Wednesday 14 December 2011

Frege's Logic

Before Frege, there was logic in the Aristotelian sense. The textbook example of Aristotelian logic is:

Fact: All men are mortal.

Fact: Socrates is a man.

Conclusion: Socrates is mortal.

While this logic has its uses, it does not make a conclusion that is anything more than an abridged form of the two facts. Another example would be:

2 + 2 + 2 = 6, therefore 2 x 3 = 6

The second equation is the same as the first, but it's more concise. This is the only result of Aristotelian logic.

Frege devised a system of analysing language which replaced subject and predicate with function and argument.

Traditionally, in the sentence 'Wellington defeated Napoleon', 'Wellington' is the subject and 'defeated Napoleon' is the predicate. Frege would have 'Wellington defeated' be the function, the unchanging part of the sentence and 'Napoleon' as the argument, which can be changed to a true or false statement (e.g., 'Wellington defeated Napoleon' is true, but 'Wellington defeated Nelson' is false.)

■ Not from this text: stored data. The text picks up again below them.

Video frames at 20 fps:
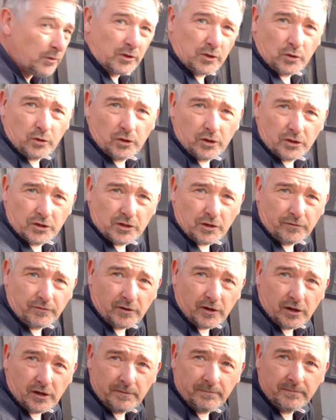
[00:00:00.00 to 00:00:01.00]
it's all good so
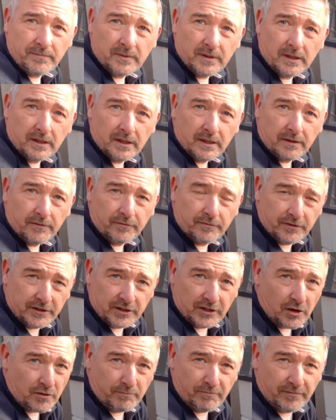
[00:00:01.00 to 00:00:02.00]
far. Fish,
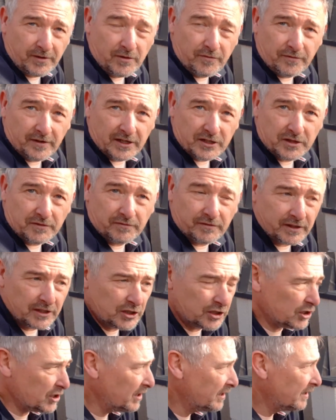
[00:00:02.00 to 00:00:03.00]
no flashing
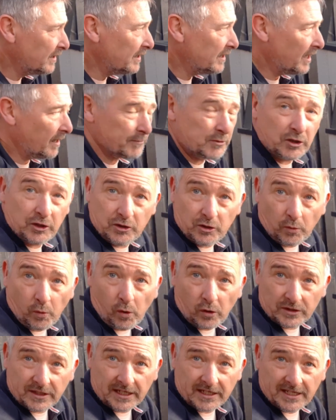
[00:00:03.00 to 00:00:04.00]
fish. I'm just going to do a
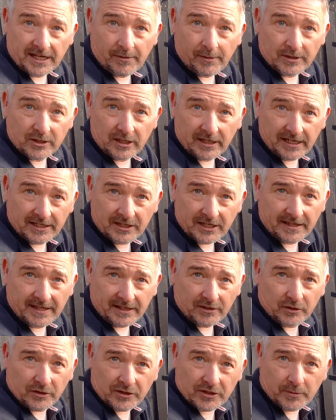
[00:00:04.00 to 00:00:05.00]
water test now actually. Let's get
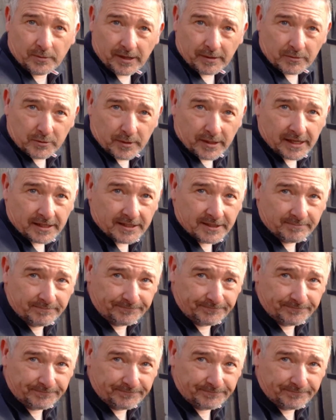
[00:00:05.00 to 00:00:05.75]
that done and see what happens with that.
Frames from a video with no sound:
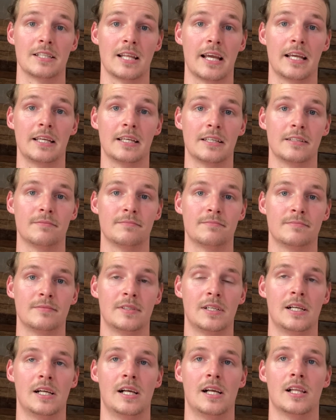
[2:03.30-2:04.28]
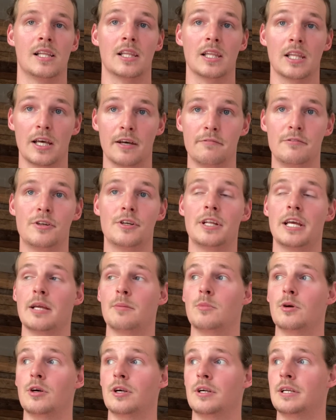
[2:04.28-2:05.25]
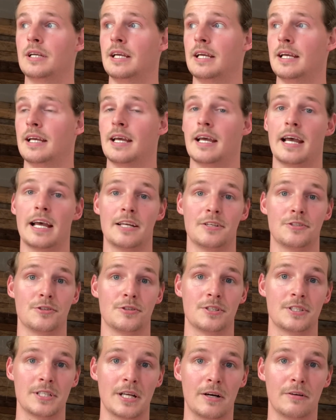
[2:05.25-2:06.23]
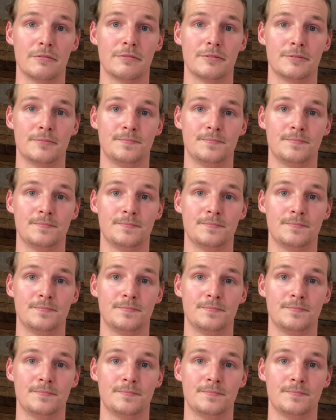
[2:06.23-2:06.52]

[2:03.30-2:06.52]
like it. Love your neighbor as yourself."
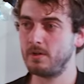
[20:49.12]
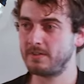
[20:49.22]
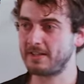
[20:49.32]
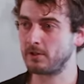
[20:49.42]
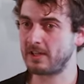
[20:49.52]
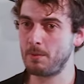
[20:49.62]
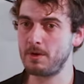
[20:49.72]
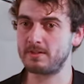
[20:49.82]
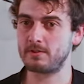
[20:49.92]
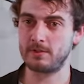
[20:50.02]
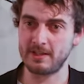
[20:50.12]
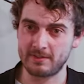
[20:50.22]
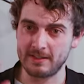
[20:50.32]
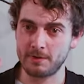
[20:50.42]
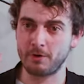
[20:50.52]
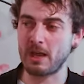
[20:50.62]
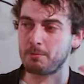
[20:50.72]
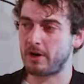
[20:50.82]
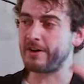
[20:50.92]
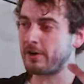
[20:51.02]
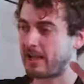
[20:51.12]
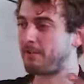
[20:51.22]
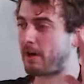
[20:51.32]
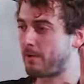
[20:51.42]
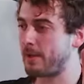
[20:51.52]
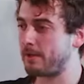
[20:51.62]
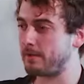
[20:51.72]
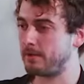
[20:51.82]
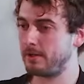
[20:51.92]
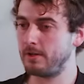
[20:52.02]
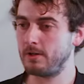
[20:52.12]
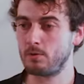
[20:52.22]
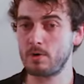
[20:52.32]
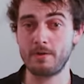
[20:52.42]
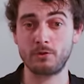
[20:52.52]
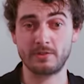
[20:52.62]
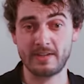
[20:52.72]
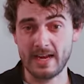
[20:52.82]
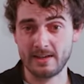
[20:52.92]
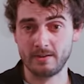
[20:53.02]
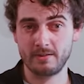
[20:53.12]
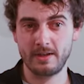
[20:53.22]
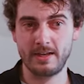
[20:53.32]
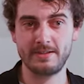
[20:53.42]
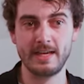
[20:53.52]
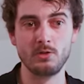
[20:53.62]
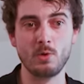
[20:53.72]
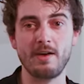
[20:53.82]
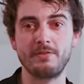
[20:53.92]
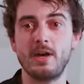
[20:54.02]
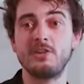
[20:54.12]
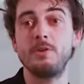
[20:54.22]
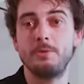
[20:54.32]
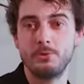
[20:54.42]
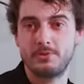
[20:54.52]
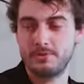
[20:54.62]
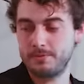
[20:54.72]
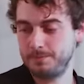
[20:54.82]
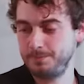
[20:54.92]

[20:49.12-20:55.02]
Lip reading: That's okay with, is the vocabulary okay for everyone? You have the tag, and then you have the attributes.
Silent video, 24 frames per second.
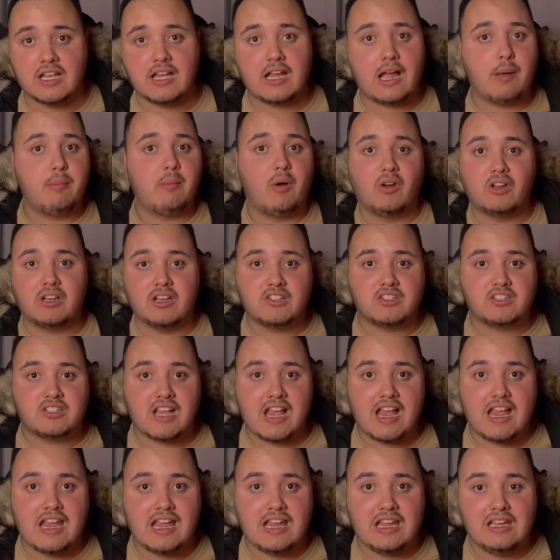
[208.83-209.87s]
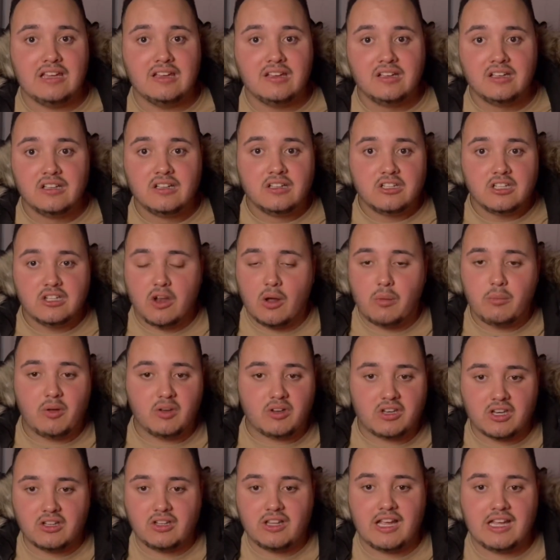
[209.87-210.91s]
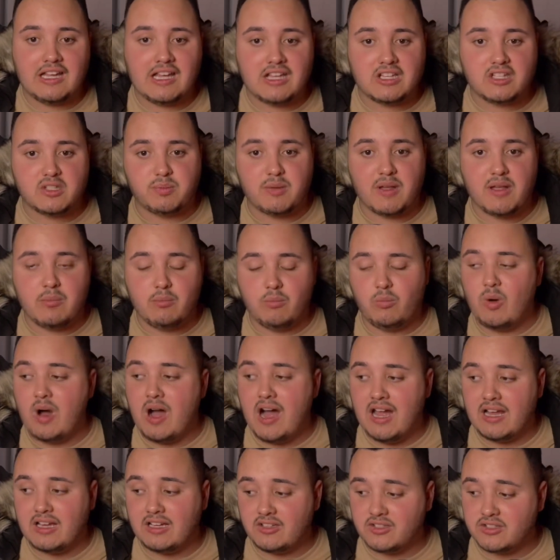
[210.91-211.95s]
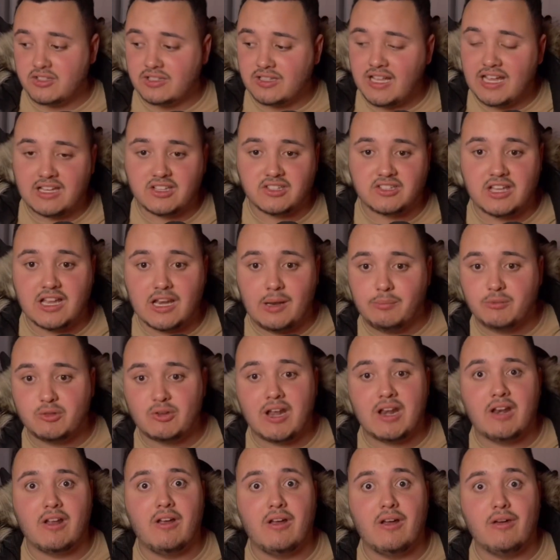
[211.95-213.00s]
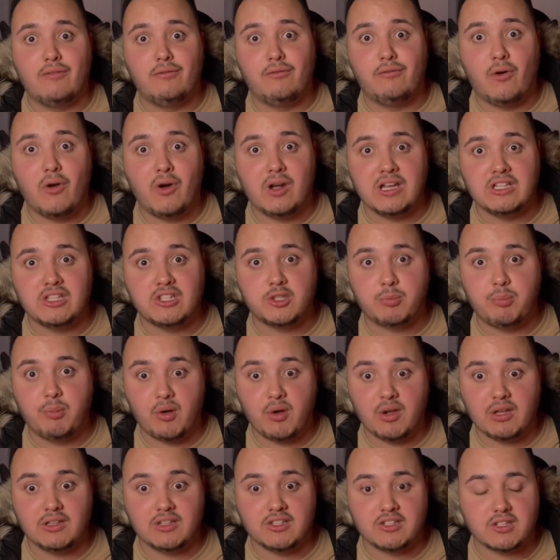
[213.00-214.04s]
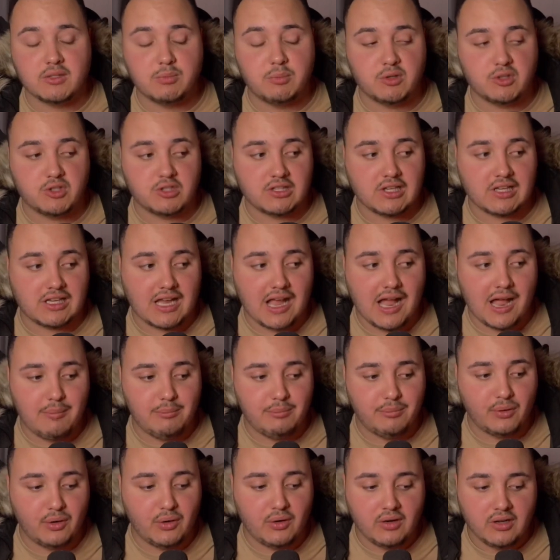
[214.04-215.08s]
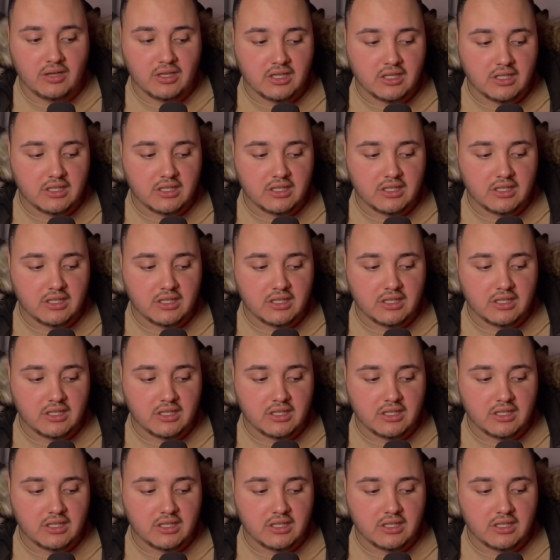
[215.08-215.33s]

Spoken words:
Like, I'm not gonna say, you know, I'm not gonna, like, explain why, because, like I said, I'm trying to avoid spoilers as much as I can, but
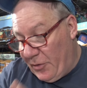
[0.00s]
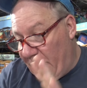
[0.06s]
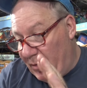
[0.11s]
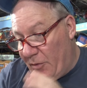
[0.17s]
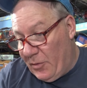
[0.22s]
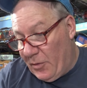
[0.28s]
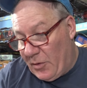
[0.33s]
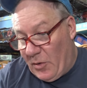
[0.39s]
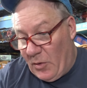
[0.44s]

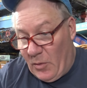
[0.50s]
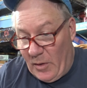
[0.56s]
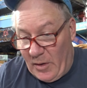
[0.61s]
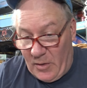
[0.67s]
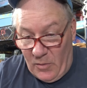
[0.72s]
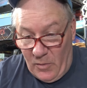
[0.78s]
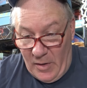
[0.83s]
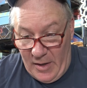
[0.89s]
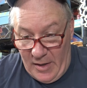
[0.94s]
you a
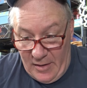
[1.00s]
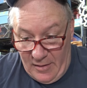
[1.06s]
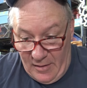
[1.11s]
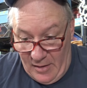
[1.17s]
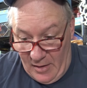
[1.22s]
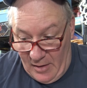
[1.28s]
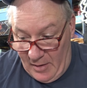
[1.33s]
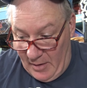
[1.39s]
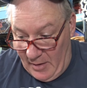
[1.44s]
quick way
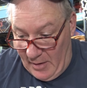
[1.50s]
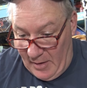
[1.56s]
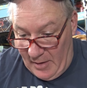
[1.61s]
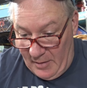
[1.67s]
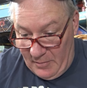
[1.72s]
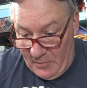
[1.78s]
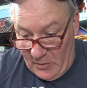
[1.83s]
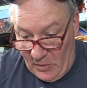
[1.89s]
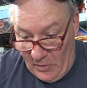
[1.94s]
that
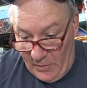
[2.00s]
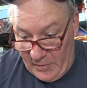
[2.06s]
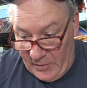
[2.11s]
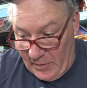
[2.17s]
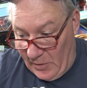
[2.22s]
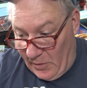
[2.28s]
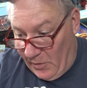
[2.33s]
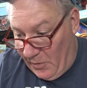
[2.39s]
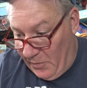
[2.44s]
I'm
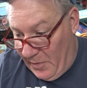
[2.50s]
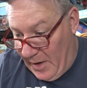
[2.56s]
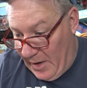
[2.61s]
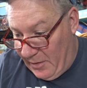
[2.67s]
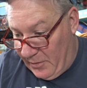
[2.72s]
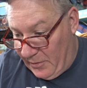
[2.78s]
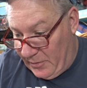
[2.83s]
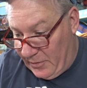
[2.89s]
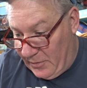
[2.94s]
going to go
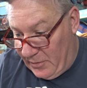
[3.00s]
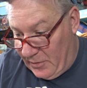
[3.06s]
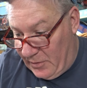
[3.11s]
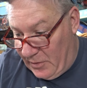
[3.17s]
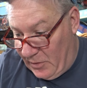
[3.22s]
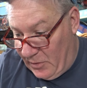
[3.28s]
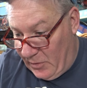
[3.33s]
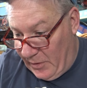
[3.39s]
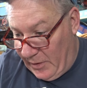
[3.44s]
about
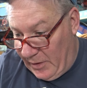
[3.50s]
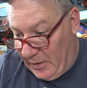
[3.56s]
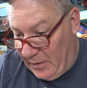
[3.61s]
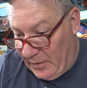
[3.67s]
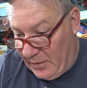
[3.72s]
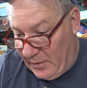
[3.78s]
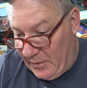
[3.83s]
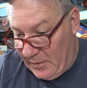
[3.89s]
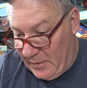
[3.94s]

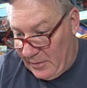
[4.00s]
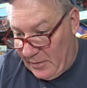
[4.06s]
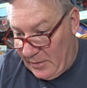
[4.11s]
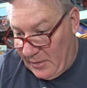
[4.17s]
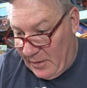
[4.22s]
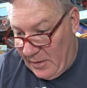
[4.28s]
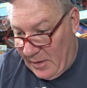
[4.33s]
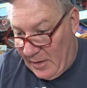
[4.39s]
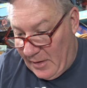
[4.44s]
doing
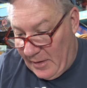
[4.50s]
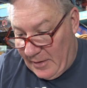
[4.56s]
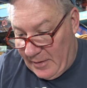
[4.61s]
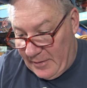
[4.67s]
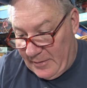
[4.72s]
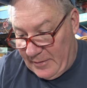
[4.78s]
uh,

There's more to Frege's technical new language of logic, but the essential basis is to root out the meaningless language and present only fact; the perfect language would be binary code, a series of 1s and 0s, true and false. Frege's importance comes through most of all in computer programming, as logic becomes its basis - computers and programs essentially run on a series of true/false statements.

Later on in life Frege came to consider the other aspect of language, 90% of it that is pure fluff; what he calls 'colour'. Colour is the descriptive, evocative language we use to understand the world on an emotional/personal level, where logic is more impersonal.